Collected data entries
· · ·
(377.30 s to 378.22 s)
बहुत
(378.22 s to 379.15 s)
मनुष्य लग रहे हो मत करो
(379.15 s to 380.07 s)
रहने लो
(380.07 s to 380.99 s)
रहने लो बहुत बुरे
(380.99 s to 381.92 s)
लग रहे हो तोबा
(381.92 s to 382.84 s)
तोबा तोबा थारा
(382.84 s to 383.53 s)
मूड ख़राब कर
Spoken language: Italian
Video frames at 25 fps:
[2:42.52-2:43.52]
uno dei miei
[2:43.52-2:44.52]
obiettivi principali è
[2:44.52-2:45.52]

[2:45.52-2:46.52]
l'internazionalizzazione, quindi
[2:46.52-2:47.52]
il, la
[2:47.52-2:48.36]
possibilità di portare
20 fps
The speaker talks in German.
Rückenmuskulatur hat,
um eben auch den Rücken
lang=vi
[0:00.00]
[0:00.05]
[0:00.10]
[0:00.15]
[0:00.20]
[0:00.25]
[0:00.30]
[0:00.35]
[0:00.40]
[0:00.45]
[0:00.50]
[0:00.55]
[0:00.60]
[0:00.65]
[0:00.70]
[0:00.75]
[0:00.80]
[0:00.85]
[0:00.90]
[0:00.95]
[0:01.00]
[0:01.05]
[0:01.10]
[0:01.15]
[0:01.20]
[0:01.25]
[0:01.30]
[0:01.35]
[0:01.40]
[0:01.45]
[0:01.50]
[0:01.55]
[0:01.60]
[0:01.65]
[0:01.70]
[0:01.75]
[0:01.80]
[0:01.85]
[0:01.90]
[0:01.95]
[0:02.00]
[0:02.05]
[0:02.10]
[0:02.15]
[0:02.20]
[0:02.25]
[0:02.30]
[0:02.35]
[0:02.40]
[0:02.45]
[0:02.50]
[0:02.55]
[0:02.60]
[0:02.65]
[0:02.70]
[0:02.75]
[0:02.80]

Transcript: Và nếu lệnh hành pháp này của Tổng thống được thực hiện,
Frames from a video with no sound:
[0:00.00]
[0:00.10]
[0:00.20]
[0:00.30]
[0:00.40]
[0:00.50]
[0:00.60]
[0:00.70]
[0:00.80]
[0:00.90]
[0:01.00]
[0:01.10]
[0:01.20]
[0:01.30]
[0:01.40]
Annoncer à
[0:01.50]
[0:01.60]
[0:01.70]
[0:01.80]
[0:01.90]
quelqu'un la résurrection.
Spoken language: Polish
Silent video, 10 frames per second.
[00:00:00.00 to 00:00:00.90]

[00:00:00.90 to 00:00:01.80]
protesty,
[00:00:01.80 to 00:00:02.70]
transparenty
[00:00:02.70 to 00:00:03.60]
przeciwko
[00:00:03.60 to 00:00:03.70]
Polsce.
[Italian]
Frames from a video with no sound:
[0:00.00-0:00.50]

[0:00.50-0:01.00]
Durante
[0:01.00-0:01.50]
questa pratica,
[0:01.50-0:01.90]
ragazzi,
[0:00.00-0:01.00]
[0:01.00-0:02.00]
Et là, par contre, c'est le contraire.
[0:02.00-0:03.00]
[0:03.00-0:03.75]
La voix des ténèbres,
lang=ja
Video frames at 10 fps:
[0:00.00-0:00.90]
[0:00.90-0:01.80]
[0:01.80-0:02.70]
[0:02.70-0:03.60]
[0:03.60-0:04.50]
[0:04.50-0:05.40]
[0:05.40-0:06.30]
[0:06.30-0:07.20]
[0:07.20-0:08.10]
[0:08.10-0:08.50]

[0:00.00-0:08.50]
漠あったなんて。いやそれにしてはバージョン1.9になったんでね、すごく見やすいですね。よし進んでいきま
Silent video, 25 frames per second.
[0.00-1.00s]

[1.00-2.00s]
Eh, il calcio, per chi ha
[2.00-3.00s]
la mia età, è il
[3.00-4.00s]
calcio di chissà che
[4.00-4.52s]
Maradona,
· · ·
◆ Exercise directions ◆
From the records above, give again exactly the lines running from the line with "[00:00:02.70 to 00:00:03.60]" to the line with "[0:00.90-0:01.80]", inclusive.

◆ Written solution ◆
[00:00:02.70 to 00:00:03.60]
przeciwko
[00:00:03.60 to 00:00:03.70]
Polsce.
[Italian]
Frames from a video with no sound:
[0:00.00-0:00.50]

[0:00.50-0:01.00]
Durante
[0:01.00-0:01.50]
questa pratica,
[0:01.50-0:01.90]
ragazzi,
[0:00.00-0:01.00]
[0:01.00-0:02.00]
Et là, par contre, c'est le contraire.
[0:02.00-0:03.00]
[0:03.00-0:03.75]
La voix des ténèbres,
lang=ja
Video frames at 10 fps:
[0:00.00-0:00.90]
[0:00.90-0:01.80]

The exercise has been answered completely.